• [WHAT TO PRODUCE]: Only the lines from the beginning of the data below through the line that contains "(318.94 s to 319.84 s)" should be repeated, exactly as written.

• [AVAILABLE DATA]:
────────────────────
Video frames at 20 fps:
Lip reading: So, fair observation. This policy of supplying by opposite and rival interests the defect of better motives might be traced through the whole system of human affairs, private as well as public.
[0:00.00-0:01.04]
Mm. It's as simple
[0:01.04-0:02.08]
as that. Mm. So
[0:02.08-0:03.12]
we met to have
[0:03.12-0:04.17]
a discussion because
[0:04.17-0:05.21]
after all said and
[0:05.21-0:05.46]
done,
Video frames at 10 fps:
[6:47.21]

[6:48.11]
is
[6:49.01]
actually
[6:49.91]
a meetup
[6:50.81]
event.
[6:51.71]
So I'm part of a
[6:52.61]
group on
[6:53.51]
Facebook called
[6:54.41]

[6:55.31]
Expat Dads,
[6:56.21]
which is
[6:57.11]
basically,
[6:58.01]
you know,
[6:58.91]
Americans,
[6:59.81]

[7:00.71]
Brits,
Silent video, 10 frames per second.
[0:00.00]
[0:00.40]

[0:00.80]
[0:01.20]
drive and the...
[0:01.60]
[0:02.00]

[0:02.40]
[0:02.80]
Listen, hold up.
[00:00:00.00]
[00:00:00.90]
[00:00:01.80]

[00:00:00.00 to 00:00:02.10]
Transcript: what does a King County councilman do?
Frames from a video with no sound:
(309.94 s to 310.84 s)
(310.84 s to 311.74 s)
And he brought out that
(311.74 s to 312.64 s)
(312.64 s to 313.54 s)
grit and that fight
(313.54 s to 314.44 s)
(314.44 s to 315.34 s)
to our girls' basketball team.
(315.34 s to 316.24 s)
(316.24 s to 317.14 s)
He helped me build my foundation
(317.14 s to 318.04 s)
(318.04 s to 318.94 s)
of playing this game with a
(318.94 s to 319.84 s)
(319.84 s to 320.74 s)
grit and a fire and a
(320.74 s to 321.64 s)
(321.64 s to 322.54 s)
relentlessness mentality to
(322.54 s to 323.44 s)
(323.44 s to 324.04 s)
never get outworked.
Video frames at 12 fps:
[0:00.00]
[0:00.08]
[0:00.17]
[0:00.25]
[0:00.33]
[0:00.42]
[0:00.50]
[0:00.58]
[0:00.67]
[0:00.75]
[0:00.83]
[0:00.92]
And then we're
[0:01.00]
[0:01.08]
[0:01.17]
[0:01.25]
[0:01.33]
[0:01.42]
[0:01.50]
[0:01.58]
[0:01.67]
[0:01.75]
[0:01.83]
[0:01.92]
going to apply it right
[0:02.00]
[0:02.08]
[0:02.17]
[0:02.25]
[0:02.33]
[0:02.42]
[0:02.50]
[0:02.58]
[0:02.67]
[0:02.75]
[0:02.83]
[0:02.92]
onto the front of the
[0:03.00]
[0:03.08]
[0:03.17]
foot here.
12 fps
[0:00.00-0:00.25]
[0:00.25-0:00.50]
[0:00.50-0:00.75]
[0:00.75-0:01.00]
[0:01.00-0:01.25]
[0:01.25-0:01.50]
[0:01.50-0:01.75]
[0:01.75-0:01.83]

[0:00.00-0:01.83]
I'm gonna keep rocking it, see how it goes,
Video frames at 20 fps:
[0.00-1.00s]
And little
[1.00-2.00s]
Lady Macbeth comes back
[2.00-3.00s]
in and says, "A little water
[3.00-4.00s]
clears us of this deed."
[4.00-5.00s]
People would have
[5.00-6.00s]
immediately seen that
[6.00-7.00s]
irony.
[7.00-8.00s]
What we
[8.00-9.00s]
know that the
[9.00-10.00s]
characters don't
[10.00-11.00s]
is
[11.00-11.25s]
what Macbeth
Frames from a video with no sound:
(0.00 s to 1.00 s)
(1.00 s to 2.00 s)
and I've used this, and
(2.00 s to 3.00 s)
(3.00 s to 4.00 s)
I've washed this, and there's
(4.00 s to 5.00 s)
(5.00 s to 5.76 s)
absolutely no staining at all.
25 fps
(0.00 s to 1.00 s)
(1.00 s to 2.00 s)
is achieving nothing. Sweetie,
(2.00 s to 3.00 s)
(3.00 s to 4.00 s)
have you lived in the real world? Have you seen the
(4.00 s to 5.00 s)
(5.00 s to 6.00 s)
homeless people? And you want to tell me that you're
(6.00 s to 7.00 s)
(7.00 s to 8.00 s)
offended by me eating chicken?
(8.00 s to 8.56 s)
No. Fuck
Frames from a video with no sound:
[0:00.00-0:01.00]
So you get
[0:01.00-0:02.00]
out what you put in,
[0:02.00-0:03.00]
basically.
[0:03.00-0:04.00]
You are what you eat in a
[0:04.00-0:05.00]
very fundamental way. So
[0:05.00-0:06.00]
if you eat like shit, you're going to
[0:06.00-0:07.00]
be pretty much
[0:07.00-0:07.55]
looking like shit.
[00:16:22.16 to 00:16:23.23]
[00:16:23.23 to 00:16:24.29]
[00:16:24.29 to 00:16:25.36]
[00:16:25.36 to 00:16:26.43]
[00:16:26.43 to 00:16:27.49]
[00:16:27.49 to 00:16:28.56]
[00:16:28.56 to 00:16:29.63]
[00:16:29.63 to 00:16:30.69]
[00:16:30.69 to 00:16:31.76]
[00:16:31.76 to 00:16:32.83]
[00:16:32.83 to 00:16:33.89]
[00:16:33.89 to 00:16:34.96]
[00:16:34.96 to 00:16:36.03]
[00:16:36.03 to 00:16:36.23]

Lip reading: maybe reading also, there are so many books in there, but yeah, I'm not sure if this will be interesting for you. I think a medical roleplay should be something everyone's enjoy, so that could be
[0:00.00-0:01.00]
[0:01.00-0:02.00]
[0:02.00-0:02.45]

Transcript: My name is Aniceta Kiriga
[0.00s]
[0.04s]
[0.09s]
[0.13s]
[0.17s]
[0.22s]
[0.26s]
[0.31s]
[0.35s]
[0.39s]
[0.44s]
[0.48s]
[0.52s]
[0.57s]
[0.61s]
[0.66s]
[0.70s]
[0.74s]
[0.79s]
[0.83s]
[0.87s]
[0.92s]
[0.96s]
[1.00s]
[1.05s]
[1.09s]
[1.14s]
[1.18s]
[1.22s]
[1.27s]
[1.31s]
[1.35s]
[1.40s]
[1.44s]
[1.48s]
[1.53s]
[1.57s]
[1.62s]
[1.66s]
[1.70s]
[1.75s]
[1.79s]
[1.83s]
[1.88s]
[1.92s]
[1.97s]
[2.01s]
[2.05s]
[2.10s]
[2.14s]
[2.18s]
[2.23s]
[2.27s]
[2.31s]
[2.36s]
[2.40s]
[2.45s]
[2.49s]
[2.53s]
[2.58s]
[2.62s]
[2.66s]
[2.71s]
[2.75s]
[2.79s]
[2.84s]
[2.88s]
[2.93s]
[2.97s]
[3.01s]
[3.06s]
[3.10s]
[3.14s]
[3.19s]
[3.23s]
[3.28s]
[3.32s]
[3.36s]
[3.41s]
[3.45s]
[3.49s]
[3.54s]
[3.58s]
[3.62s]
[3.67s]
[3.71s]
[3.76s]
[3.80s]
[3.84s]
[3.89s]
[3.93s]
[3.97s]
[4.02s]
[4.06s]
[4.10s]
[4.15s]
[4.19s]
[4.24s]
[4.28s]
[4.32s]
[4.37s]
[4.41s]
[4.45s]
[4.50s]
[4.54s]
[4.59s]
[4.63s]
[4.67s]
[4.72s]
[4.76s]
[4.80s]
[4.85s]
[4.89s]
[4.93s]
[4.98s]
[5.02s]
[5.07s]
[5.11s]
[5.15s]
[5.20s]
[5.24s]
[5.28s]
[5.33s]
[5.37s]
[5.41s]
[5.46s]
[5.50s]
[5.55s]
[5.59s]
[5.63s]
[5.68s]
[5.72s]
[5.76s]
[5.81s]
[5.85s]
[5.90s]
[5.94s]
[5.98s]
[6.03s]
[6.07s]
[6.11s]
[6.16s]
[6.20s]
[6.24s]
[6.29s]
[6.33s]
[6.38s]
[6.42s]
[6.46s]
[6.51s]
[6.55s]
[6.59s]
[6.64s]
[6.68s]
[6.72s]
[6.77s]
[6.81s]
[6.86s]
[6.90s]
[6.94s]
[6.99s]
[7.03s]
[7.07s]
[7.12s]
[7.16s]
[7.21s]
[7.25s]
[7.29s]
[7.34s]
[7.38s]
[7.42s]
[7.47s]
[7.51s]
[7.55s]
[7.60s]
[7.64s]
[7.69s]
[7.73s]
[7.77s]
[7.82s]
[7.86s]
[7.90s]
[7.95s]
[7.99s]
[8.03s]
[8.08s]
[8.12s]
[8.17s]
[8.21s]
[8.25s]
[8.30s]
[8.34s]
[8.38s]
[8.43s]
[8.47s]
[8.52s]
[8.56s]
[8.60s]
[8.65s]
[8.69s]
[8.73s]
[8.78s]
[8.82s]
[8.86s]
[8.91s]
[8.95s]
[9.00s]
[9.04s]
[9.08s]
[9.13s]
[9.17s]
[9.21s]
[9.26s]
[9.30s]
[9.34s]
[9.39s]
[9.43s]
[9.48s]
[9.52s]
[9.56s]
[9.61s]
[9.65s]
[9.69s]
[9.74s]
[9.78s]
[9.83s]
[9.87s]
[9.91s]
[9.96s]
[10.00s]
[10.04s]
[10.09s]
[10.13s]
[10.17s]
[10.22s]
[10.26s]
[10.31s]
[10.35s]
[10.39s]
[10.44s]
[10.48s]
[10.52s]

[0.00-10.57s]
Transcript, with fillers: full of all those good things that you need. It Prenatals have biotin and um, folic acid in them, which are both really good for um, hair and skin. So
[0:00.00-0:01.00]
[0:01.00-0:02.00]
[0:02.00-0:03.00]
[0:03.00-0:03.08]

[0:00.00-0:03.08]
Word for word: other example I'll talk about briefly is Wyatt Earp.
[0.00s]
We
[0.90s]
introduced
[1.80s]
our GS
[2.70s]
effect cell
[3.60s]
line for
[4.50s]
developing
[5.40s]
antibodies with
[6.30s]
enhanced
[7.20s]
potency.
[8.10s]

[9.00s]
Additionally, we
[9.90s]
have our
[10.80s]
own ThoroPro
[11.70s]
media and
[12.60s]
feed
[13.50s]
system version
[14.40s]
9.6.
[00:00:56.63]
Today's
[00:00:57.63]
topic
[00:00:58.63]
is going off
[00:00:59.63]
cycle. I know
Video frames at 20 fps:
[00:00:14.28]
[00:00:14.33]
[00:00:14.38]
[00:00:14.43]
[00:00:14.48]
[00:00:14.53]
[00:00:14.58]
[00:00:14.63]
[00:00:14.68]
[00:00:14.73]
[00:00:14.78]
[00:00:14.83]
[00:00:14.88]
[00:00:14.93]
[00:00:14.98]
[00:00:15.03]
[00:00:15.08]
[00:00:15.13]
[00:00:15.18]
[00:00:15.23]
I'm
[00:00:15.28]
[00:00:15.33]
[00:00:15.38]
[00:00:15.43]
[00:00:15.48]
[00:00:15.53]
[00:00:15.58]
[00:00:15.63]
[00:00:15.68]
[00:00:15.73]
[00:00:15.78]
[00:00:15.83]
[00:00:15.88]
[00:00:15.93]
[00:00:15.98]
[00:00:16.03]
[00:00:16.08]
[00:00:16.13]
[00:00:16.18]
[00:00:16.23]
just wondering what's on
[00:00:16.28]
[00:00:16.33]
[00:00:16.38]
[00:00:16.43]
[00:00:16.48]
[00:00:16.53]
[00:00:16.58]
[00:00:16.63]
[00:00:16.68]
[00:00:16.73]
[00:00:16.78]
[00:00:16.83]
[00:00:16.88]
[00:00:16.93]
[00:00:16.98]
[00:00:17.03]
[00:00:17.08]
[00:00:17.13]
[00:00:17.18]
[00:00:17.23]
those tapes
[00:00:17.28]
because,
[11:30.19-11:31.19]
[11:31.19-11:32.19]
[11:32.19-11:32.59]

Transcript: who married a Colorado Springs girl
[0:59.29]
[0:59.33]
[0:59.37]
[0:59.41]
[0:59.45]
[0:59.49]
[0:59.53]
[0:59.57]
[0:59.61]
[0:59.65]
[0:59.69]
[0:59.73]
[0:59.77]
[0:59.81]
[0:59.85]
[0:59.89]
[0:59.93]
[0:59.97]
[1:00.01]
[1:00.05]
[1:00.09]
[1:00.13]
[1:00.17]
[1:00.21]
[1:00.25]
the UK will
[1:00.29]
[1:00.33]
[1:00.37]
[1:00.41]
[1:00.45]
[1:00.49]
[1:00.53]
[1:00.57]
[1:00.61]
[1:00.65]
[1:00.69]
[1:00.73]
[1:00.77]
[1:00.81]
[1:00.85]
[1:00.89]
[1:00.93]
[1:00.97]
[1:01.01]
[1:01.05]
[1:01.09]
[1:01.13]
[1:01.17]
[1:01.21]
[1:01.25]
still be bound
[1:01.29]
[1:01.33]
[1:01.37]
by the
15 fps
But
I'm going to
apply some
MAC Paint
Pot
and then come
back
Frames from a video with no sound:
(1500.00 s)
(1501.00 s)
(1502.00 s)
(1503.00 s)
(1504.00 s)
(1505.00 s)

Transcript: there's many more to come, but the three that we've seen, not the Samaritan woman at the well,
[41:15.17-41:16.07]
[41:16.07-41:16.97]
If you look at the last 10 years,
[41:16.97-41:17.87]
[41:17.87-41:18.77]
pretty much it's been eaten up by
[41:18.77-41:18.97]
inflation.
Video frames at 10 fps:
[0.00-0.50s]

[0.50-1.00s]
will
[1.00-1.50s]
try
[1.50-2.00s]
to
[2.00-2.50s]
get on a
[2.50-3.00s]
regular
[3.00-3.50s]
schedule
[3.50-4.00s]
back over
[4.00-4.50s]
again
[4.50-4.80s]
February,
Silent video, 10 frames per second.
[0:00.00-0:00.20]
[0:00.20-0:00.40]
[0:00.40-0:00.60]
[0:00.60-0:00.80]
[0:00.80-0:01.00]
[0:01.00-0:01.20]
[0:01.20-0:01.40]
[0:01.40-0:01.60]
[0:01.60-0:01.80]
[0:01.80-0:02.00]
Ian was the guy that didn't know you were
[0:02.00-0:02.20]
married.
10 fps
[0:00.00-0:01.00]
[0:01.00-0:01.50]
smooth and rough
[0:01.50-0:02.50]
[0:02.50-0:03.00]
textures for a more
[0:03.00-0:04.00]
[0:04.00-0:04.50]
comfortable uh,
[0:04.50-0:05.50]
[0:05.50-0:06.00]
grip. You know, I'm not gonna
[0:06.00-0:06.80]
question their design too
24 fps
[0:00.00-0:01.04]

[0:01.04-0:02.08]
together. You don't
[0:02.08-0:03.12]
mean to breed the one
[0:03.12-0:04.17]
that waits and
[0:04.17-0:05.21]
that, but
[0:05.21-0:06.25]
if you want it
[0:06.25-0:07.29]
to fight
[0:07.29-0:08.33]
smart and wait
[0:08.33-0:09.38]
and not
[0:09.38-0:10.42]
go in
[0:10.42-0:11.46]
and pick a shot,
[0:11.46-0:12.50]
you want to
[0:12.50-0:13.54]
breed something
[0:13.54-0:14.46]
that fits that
────────────────────
• [RESPONSE BELOW]:
Video frames at 20 fps:
Lip reading: So, fair observation. This policy of supplying by opposite and rival interests the defect of better motives might be traced through the whole system of human affairs, private as well as public.
[0:00.00-0:01.04]
Mm. It's as simple
[0:01.04-0:02.08]
as that. Mm. So
[0:02.08-0:03.12]
we met to have
[0:03.12-0:04.17]
a discussion because
[0:04.17-0:05.21]
after all said and
[0:05.21-0:05.46]
done,
Video frames at 10 fps:
[6:47.21]

[6:48.11]
is
[6:49.01]
actually
[6:49.91]
a meetup
[6:50.81]
event.
[6:51.71]
So I'm part of a
[6:52.61]
group on
[6:53.51]
Facebook called
[6:54.41]

[6:55.31]
Expat Dads,
[6:56.21]
which is
[6:57.11]
basically,
[6:58.01]
you know,
[6:58.91]
Americans,
[6:59.81]

[7:00.71]
Brits,
Silent video, 10 frames per second.
[0:00.00]
[0:00.40]

[0:00.80]
[0:01.20]
drive and the...
[0:01.60]
[0:02.00]

[0:02.40]
[0:02.80]
Listen, hold up.
[00:00:00.00]
[00:00:00.90]
[00:00:01.80]

[00:00:00.00 to 00:00:02.10]
Transcript: what does a King County councilman do?
Frames from a video with no sound:
(309.94 s to 310.84 s)
(310.84 s to 311.74 s)
And he brought out that
(311.74 s to 312.64 s)
(312.64 s to 313.54 s)
grit and that fight
(313.54 s to 314.44 s)
(314.44 s to 315.34 s)
to our girls' basketball team.
(315.34 s to 316.24 s)
(316.24 s to 317.14 s)
He helped me build my foundation
(317.14 s to 318.04 s)
(318.04 s to 318.94 s)
of playing this game with a
(318.94 s to 319.84 s)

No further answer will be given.